MHB How Can One Show That a Given Example is Not a Submodule?

[Math Amateur]

I am reading Dummit and Foote's book: "Abstract Algebra" (Third Edition) ...

I am currently studying Chapter 10: Introduction to Module Theory ... ...

I need some help with an Exercise 8(b) of Section 10.1 ...
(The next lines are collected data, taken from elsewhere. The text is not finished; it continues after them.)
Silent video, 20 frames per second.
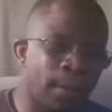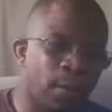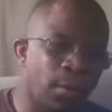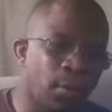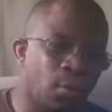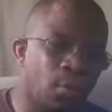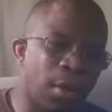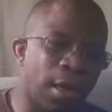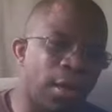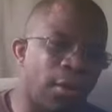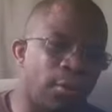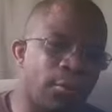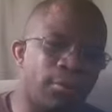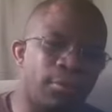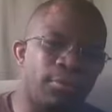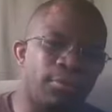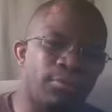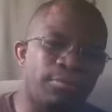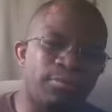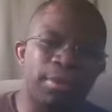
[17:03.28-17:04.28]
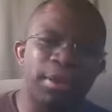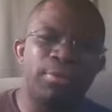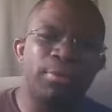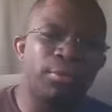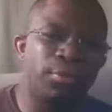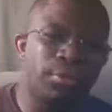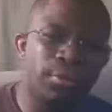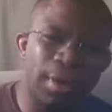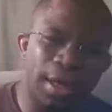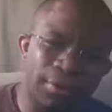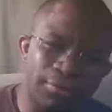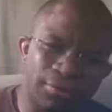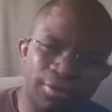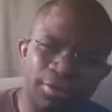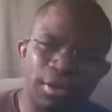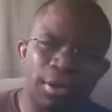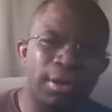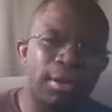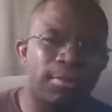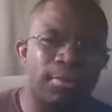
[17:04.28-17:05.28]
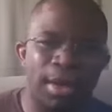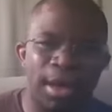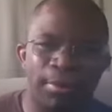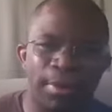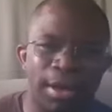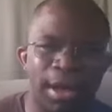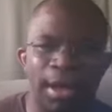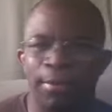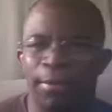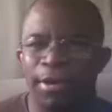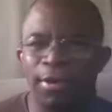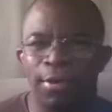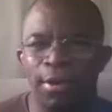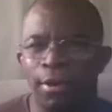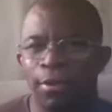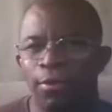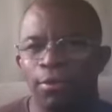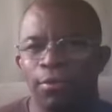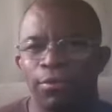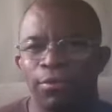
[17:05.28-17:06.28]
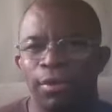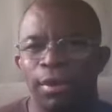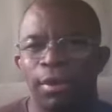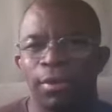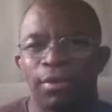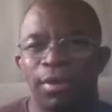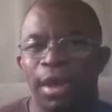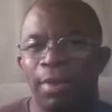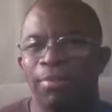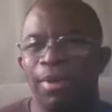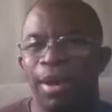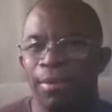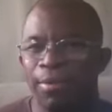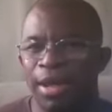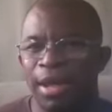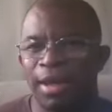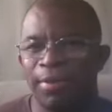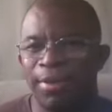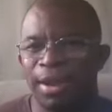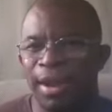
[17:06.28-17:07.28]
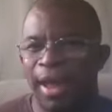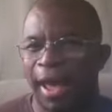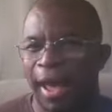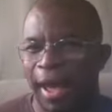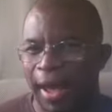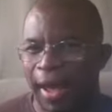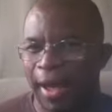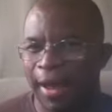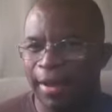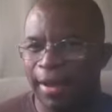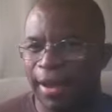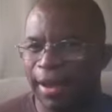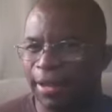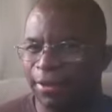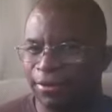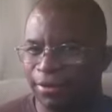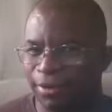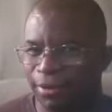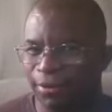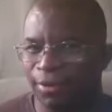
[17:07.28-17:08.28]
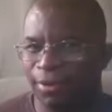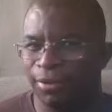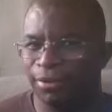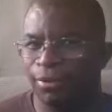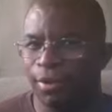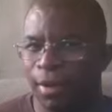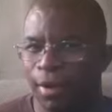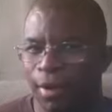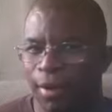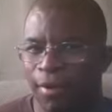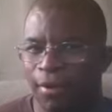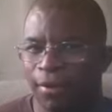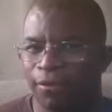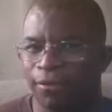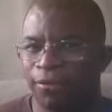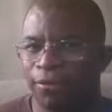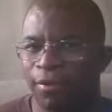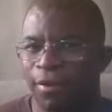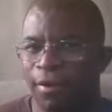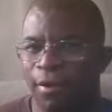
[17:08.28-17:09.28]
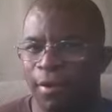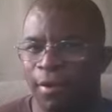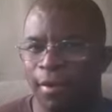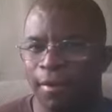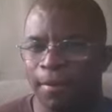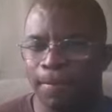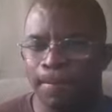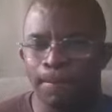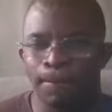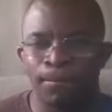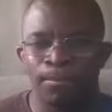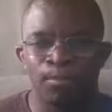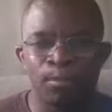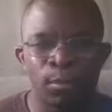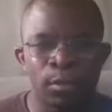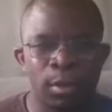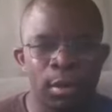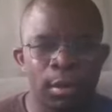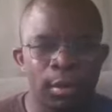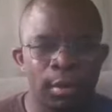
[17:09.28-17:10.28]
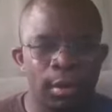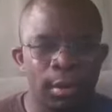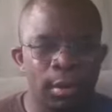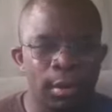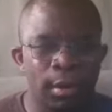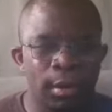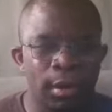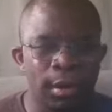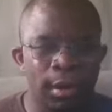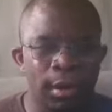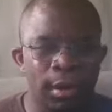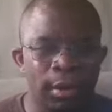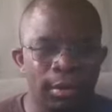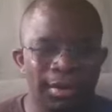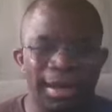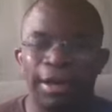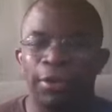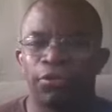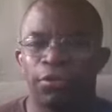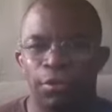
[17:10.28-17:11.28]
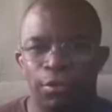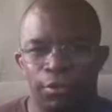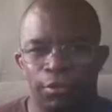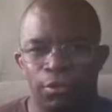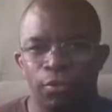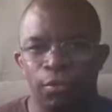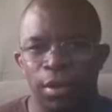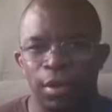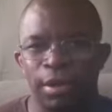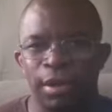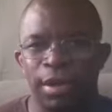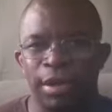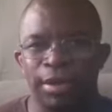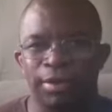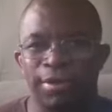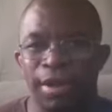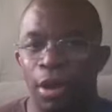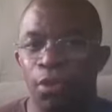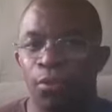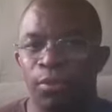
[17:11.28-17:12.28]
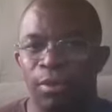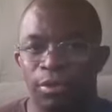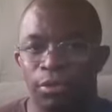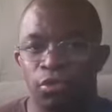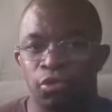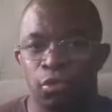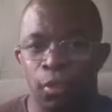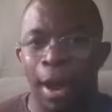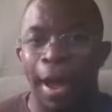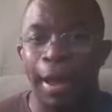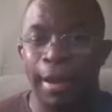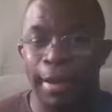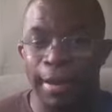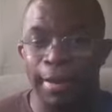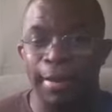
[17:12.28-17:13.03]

Well, people who have studied Bobby Hemmitt knows that Bobby Hemmitt had a series of um, uh, lectures where he dealt with dragon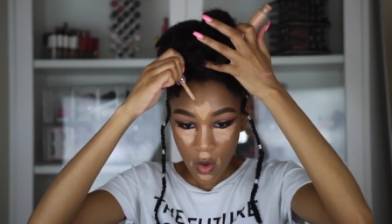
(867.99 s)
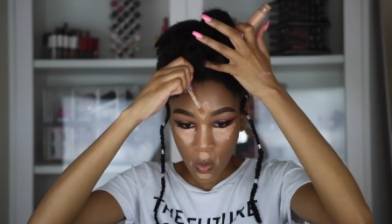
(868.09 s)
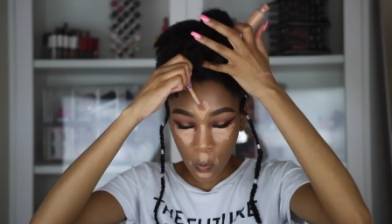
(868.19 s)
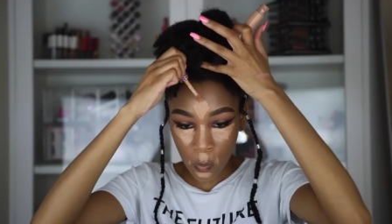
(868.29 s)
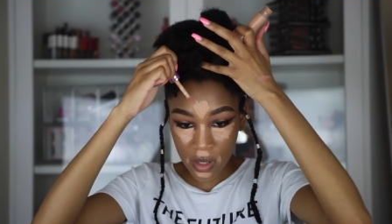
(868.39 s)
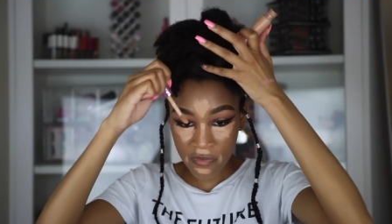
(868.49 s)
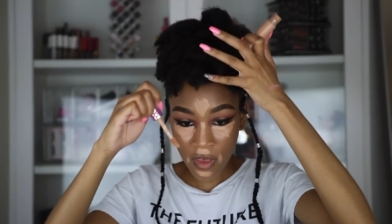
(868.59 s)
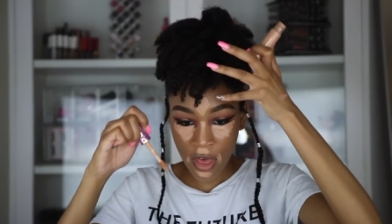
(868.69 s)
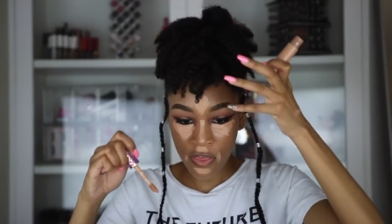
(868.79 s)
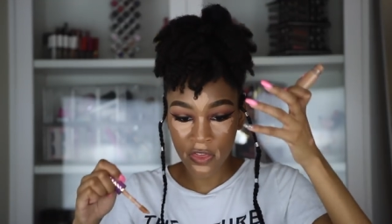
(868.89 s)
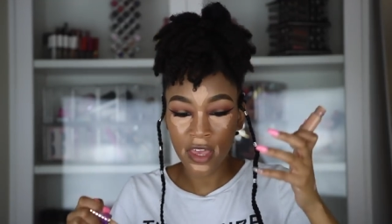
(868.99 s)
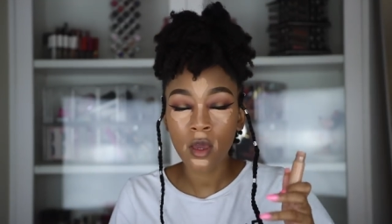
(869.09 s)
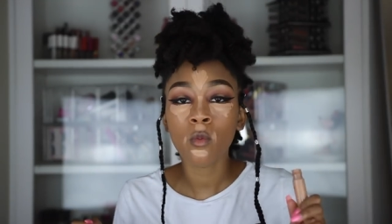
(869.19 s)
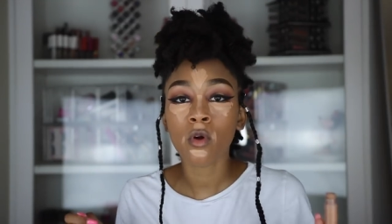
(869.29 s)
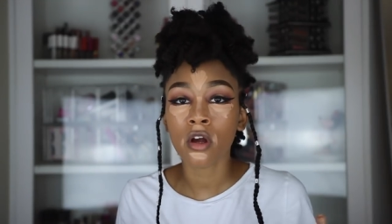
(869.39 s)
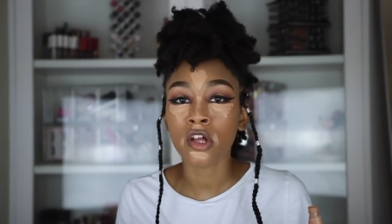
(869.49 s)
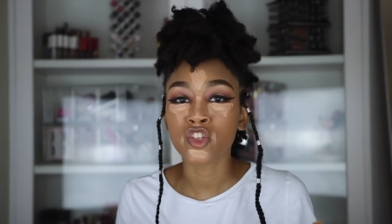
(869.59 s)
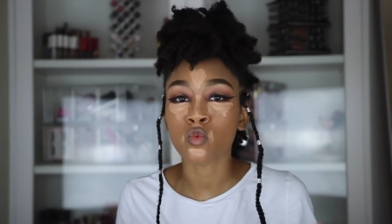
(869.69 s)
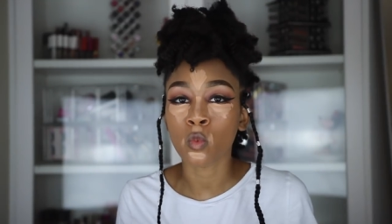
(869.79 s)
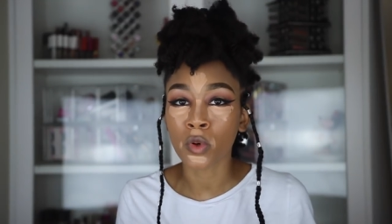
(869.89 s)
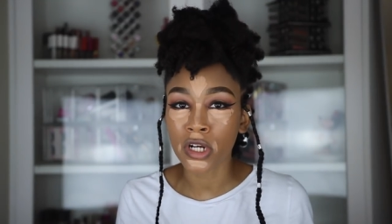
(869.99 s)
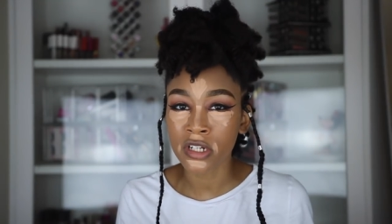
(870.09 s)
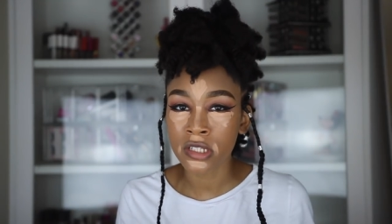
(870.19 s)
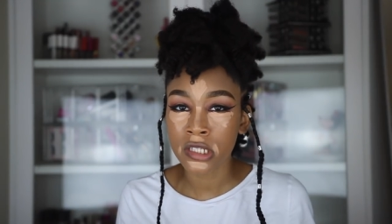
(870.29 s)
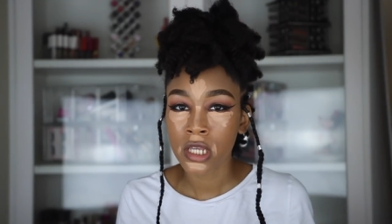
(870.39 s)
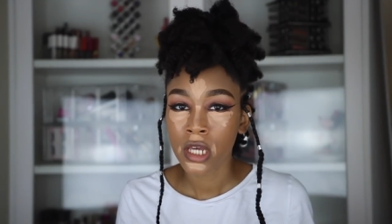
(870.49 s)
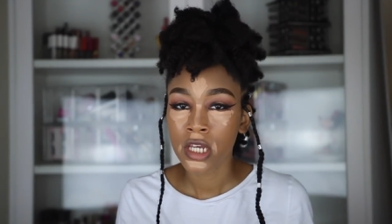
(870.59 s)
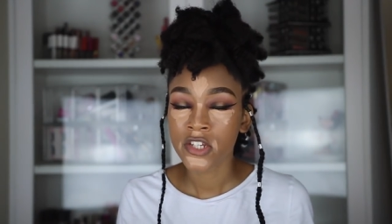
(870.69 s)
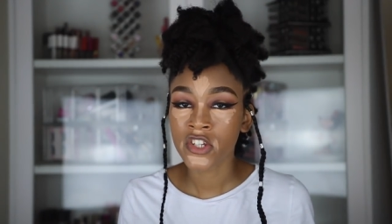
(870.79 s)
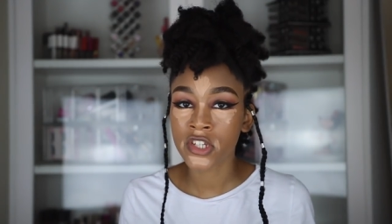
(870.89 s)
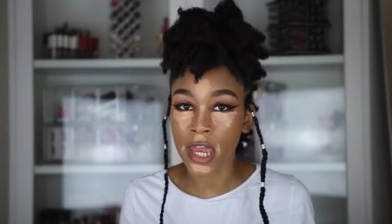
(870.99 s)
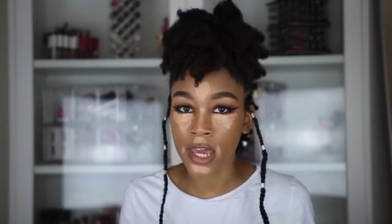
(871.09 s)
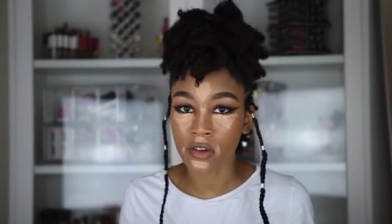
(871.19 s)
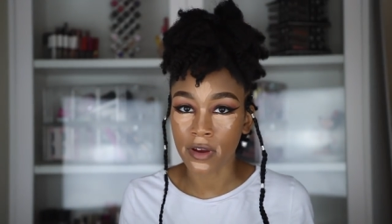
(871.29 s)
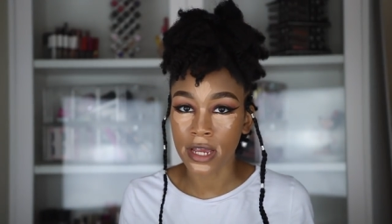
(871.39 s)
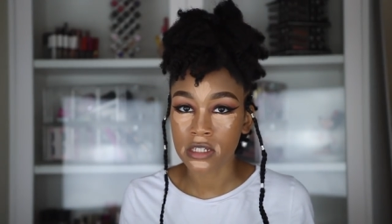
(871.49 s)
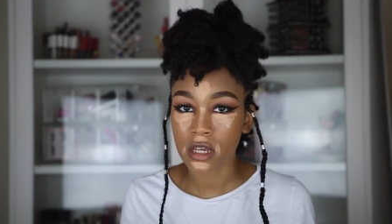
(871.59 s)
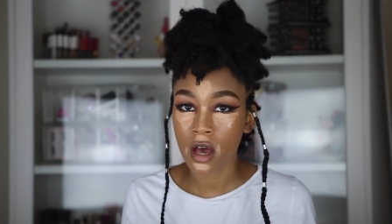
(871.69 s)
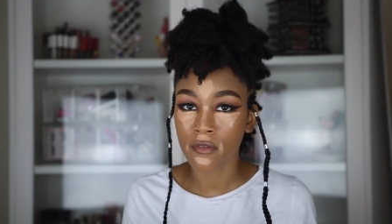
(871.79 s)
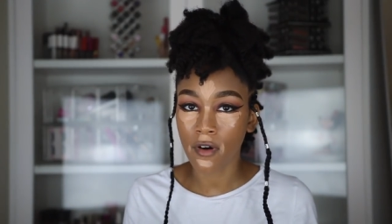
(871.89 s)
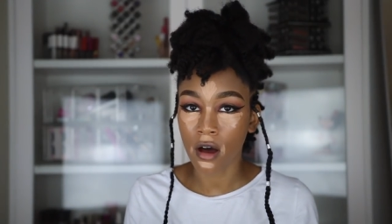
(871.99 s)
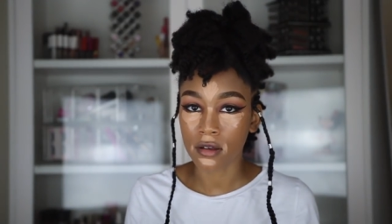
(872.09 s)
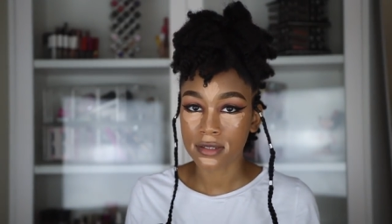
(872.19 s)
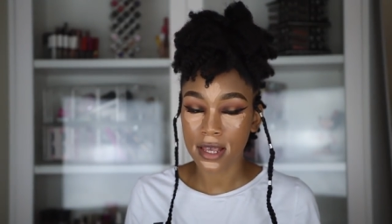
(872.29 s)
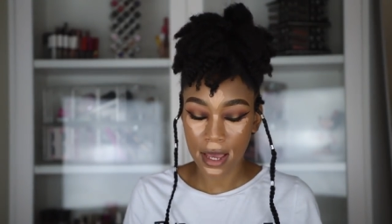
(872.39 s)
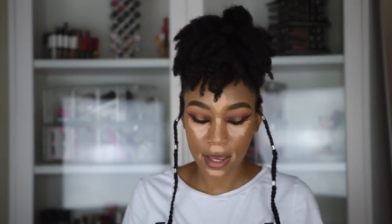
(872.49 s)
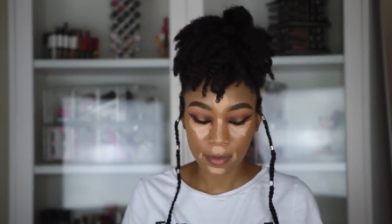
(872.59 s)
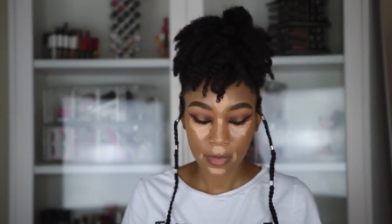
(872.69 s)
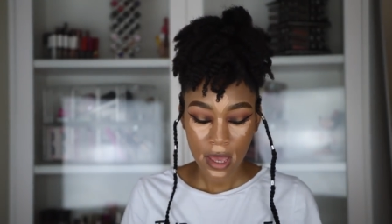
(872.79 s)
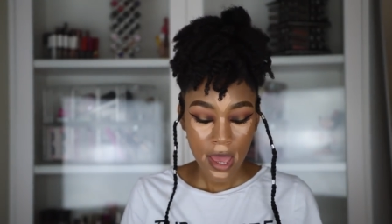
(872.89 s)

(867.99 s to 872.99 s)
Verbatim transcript: with the world's worst shade range of all time.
Exercise 8 of Section 10.1 reads as follows:

https://www.physicsforums.com/attachments/8312Can someone please show me an example as requested in Part (b) of the above exercise ... and demonstrate that the given example is not a submodule ...

Peter

 

[GJA]

Hi Peter,

Try thinking about $\mathbb{Z}_{6}$ and see what you can come up with.

 

[Math Amateur]

Hi Peter,

Try thinking about $\mathbb{Z}_{6}$ and see what you can come up with.

Thanks GJA ...

OK ... then consider the ring $$R = \mathbb{Z}_{6} \equiv \mathbb{Z} / 6 \mathbb{Z} = \{ \overline{0}, \overline{1}, \overline{2}, \overline{3}, \overline{4}, \overline{5} \}
$$ ...

... and consider $$M = R$$ as a left module over itself ...Now $$\overline{2}$$ is a nonzero element of $$R$$ ...

So, now $$\overline{3} \in M$$ is torsion since there exists a nonzero element, namely $$\overline{2} \in R $$ such that $$\overline{2} \cdot \overline{3} = \overline{0}
$$
That is $$\overline{3} \in \text{Tor} (M)$$ ...Similarly we have $$\overline{3}$$ is a nonzero element of $$R$$ ...

So, now $$\overline{2} \in M$$ is torsion since there exists a nonzero element, namely $$\overline{3} \in R$$ such that $$\overline{3} \cdot \overline{2} = \overline{0}$$

That is $$\overline{2} \in \text{Tor} (M)$$ ...
But ... $$\overline{2} + \overline{3} = \overline{5} \notin \text{Tor} (M)$$ ... ...

Therefore, $$\text{Tor} (M)$$ does not satisfy additive closure ...

So ... $$\text{Tor} (M)$$ is not a submodule of M ...Is the above correct? ... ...Thanks again for the suggestion ...

Peter

 

[GJA]

Hi Peter,

Nicely done! Quick note on where the idea for considering $\mathbb{Z}_{6}$ came from: Trying to use a field is out because each non-zero is invertible (so things like $\mathbb{R}, \mathbb{Q},$ and $\mathbb{Z}_{p}$ are out). Good places to look for counterexamples when multiplication is involved with fields off the table are then $\mathbb{Z}_{n}$ ($n$ non-prime) and matrices.

 

[Math Amateur]

Hi Peter,

Nicely done! Quick note on where the idea for considering $\mathbb{Z}_{6}$ came from: Trying to use a field is out because each non-zero is invertible (so things like $\mathbb{R}, \mathbb{Q},$ and $\mathbb{Z}_{p}$ are out). Good places to look for counterexamples when multiplication is involved with fields off the table are then $\mathbb{Z}_{n}$ ($n$ non-prime) and matrices.

Thanks GJA ...

Appreciate your help ...

Peter